Your output should be an exact copy of the records, with no pictures in it.

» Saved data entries
══════════
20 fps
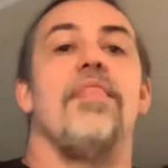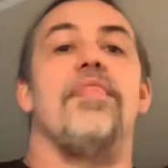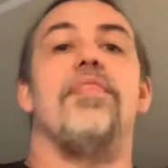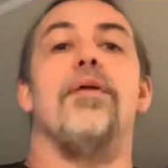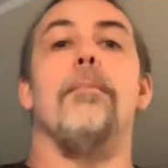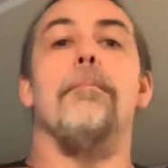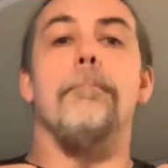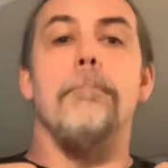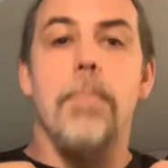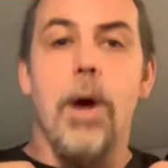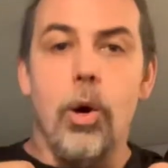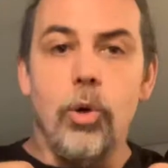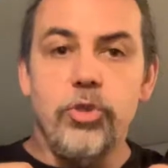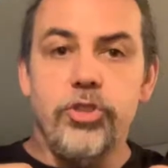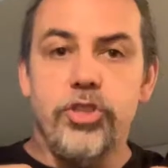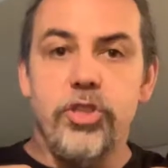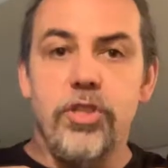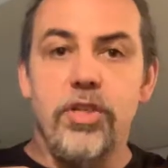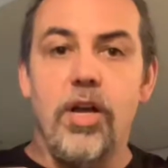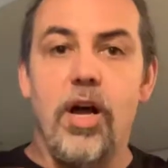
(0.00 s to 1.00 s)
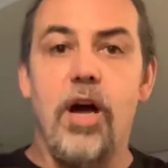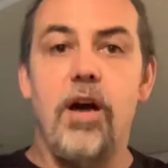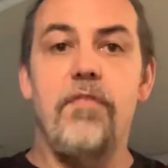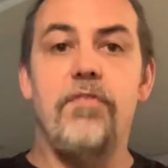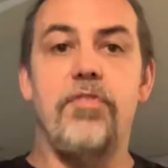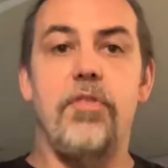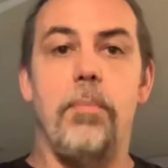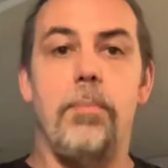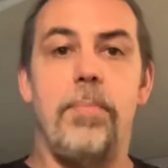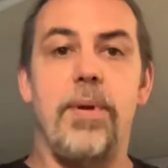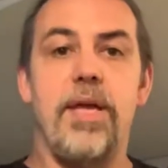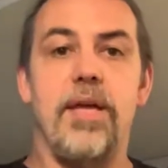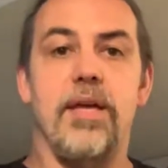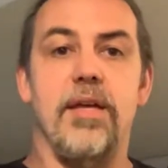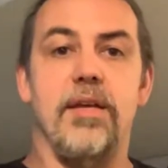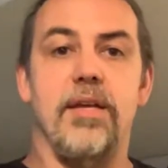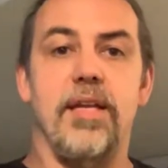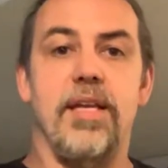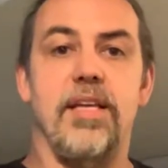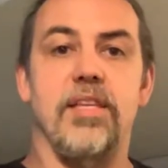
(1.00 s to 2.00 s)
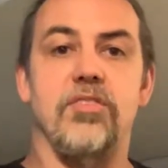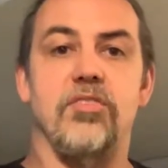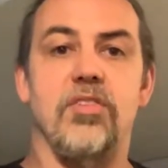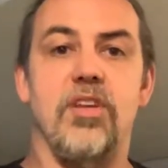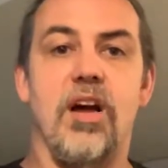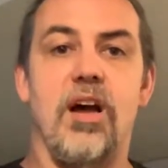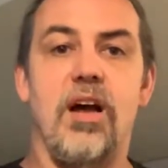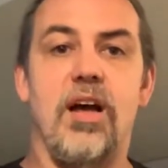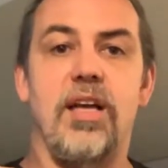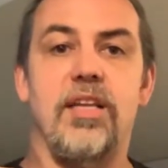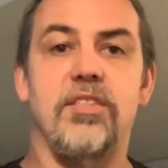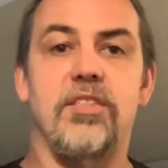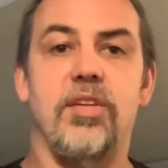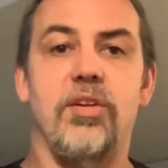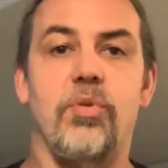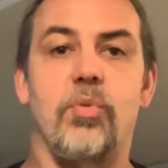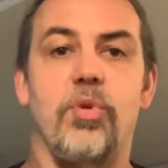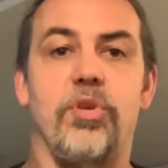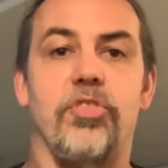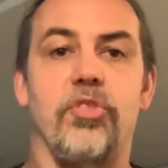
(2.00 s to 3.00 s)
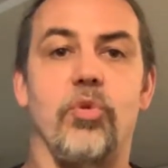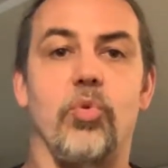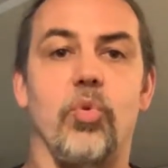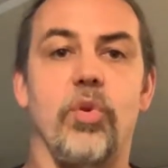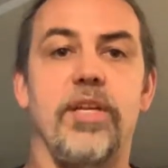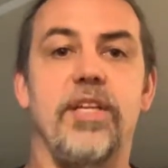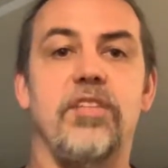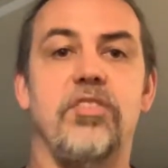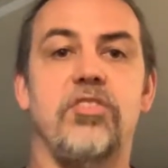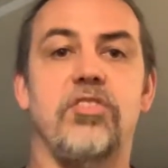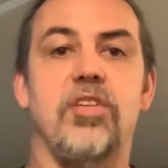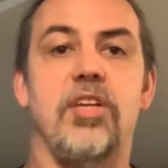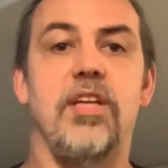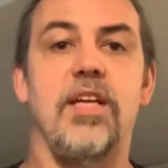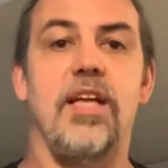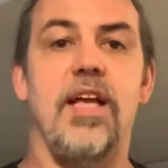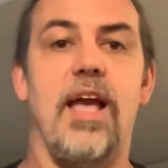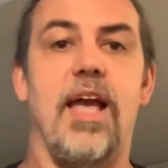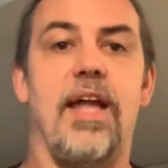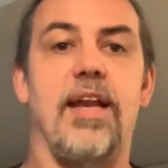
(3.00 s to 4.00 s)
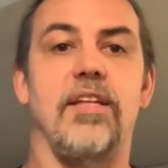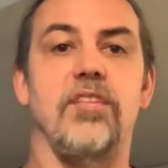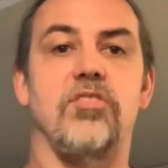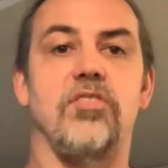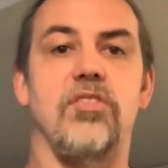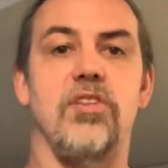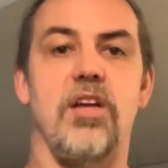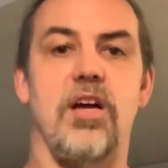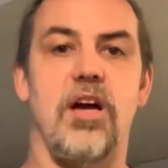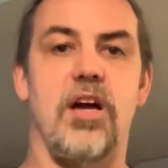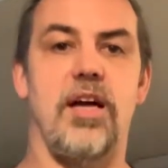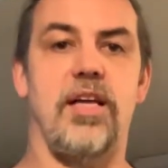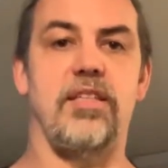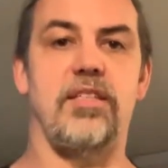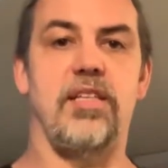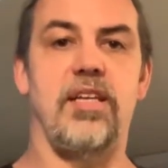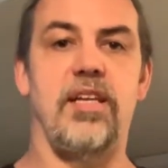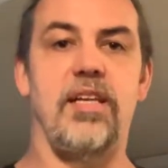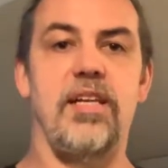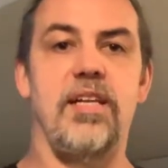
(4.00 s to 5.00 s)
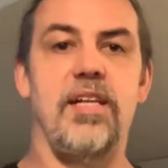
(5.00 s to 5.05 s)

The motion of the bend is not with the wrist, and it's not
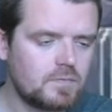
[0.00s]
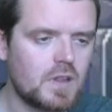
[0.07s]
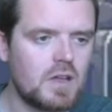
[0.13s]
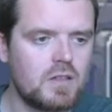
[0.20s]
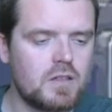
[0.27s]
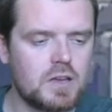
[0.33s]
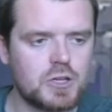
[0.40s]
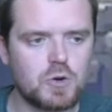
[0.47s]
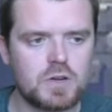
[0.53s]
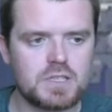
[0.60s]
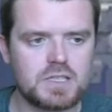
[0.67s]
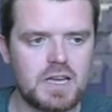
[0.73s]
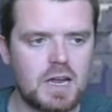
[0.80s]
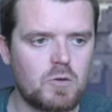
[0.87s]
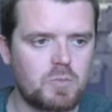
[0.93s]
the short
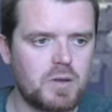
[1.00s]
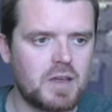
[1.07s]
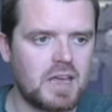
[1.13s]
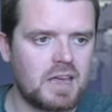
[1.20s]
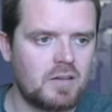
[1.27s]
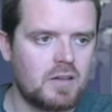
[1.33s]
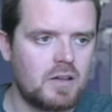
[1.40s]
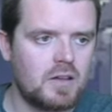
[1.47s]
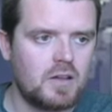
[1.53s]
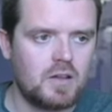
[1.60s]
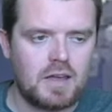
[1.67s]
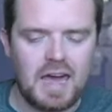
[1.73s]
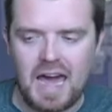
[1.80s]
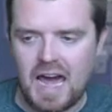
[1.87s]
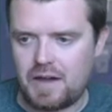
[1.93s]
side would be
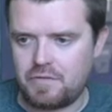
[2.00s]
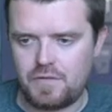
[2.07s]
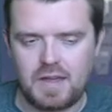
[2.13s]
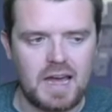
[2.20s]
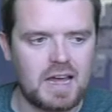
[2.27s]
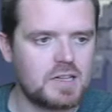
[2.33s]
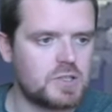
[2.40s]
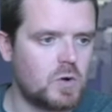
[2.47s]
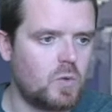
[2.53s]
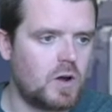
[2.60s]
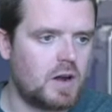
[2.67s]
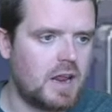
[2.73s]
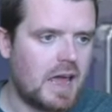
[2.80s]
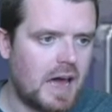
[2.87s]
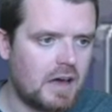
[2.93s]
half of that, so
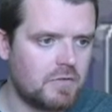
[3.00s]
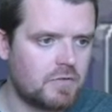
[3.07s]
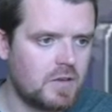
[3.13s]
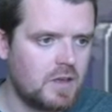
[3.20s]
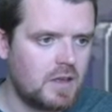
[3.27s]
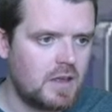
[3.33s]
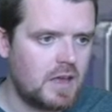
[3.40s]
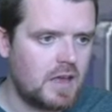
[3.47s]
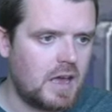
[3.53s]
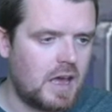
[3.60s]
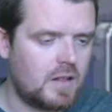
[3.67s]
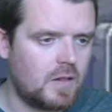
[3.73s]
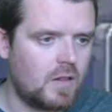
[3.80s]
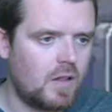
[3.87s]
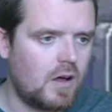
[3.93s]
1/2. And
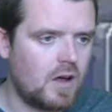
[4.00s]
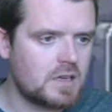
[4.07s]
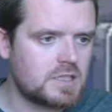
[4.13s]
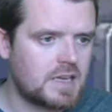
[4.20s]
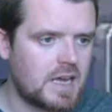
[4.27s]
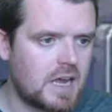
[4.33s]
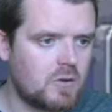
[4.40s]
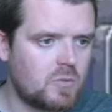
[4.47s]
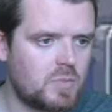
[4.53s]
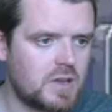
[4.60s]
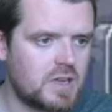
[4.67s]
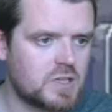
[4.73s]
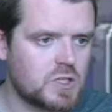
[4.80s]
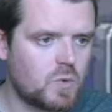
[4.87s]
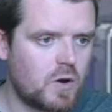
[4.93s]
the long side would be
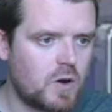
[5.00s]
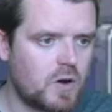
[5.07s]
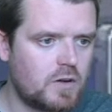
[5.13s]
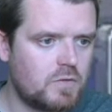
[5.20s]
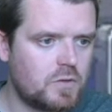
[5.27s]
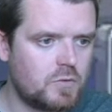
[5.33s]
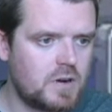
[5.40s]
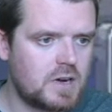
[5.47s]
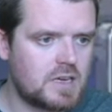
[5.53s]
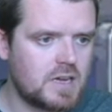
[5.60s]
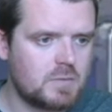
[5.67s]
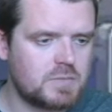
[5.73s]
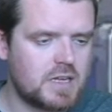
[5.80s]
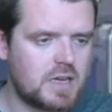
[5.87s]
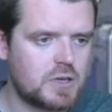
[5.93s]
square root of 3
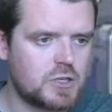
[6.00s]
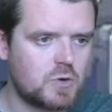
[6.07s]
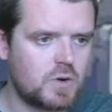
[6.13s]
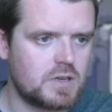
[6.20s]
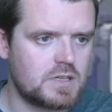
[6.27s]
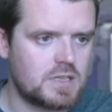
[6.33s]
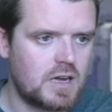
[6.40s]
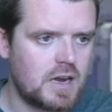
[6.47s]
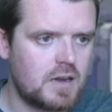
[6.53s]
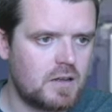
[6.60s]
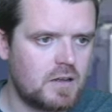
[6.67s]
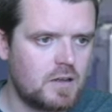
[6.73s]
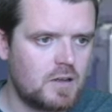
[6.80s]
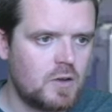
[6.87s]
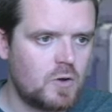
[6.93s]
times that short side,
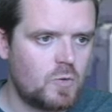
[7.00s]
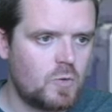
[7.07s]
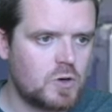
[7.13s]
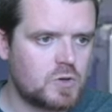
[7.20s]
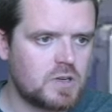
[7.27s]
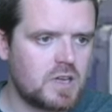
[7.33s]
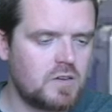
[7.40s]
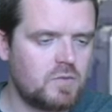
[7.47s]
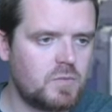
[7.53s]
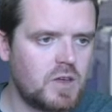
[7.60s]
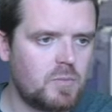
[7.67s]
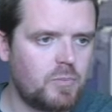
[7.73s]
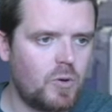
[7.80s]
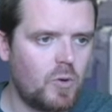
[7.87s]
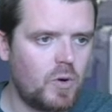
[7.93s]
which would give me
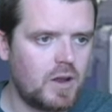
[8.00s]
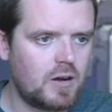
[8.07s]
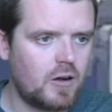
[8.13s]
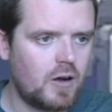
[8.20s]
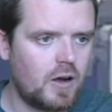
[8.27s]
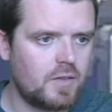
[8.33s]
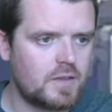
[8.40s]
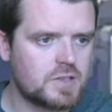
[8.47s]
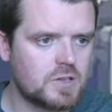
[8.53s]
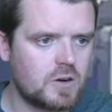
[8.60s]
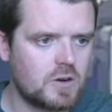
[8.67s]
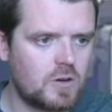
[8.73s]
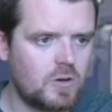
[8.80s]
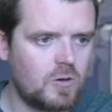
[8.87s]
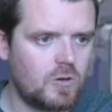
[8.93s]
a point on the
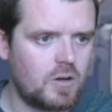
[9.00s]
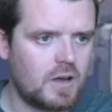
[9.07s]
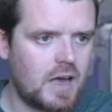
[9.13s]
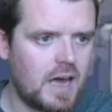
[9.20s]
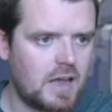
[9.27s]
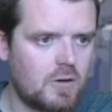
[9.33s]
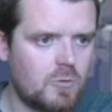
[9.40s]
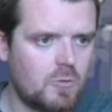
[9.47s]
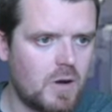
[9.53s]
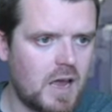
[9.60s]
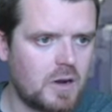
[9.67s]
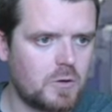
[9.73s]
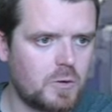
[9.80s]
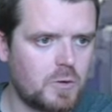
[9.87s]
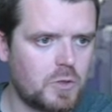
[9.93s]
circle at
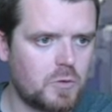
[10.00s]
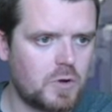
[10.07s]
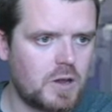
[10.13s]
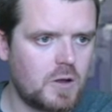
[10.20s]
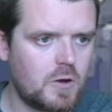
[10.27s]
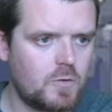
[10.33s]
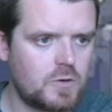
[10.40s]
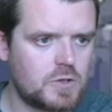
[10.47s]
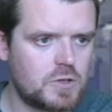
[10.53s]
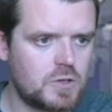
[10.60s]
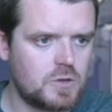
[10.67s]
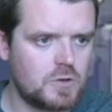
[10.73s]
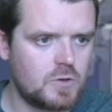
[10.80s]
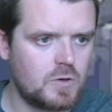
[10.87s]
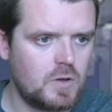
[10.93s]
radical 3 over
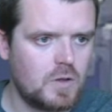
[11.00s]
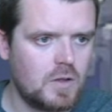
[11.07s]
2,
══════════
» Solution to this problem
20 fps
(0.00 s to 1.00 s)
(1.00 s to 2.00 s)
(2.00 s to 3.00 s)
(3.00 s to 4.00 s)
(4.00 s to 5.00 s)
(5.00 s to 5.05 s)

The motion of the bend is not with the wrist, and it's not
[0.00s]
[0.07s]
[0.13s]
[0.20s]
[0.27s]
[0.33s]
[0.40s]
[0.47s]
[0.53s]
[0.60s]
[0.67s]
[0.73s]
[0.80s]
[0.87s]
[0.93s]
the short
[1.00s]
[1.07s]
[1.13s]
[1.20s]
[1.27s]
[1.33s]
[1.40s]
[1.47s]
[1.53s]
[1.60s]
[1.67s]
[1.73s]
[1.80s]
[1.87s]
[1.93s]
side would be
[2.00s]
[2.07s]
[2.13s]
[2.20s]
[2.27s]
[2.33s]
[2.40s]
[2.47s]
[2.53s]
[2.60s]
[2.67s]
[2.73s]
[2.80s]
[2.87s]
[2.93s]
half of that, so
[3.00s]
[3.07s]
[3.13s]
[3.20s]
[3.27s]
[3.33s]
[3.40s]
[3.47s]
[3.53s]
[3.60s]
[3.67s]
[3.73s]
[3.80s]
[3.87s]
[3.93s]
1/2. And
[4.00s]
[4.07s]
[4.13s]
[4.20s]
[4.27s]
[4.33s]
[4.40s]
[4.47s]
[4.53s]
[4.60s]
[4.67s]
[4.73s]
[4.80s]
[4.87s]
[4.93s]
the long side would be
[5.00s]
[5.07s]
[5.13s]
[5.20s]
[5.27s]
[5.33s]
[5.40s]
[5.47s]
[5.53s]
[5.60s]
[5.67s]
[5.73s]
[5.80s]
[5.87s]
[5.93s]
square root of 3
[6.00s]
[6.07s]
[6.13s]
[6.20s]
[6.27s]
[6.33s]
[6.40s]
[6.47s]
[6.53s]
[6.60s]
[6.67s]
[6.73s]
[6.80s]
[6.87s]
[6.93s]
times that short side,
[7.00s]
[7.07s]
[7.13s]
[7.20s]
[7.27s]
[7.33s]
[7.40s]
[7.47s]
[7.53s]
[7.60s]
[7.67s]
[7.73s]
[7.80s]
[7.87s]
[7.93s]
which would give me
[8.00s]
[8.07s]
[8.13s]
[8.20s]
[8.27s]
[8.33s]
[8.40s]
[8.47s]
[8.53s]
[8.60s]
[8.67s]
[8.73s]
[8.80s]
[8.87s]
[8.93s]
a point on the
[9.00s]
[9.07s]
[9.13s]
[9.20s]
[9.27s]
[9.33s]
[9.40s]
[9.47s]
[9.53s]
[9.60s]
[9.67s]
[9.73s]
[9.80s]
[9.87s]
[9.93s]
circle at
[10.00s]
[10.07s]
[10.13s]
[10.20s]
[10.27s]
[10.33s]
[10.40s]
[10.47s]
[10.53s]
[10.60s]
[10.67s]
[10.73s]
[10.80s]
[10.87s]
[10.93s]
radical 3 over
[11.00s]
[11.07s]
2,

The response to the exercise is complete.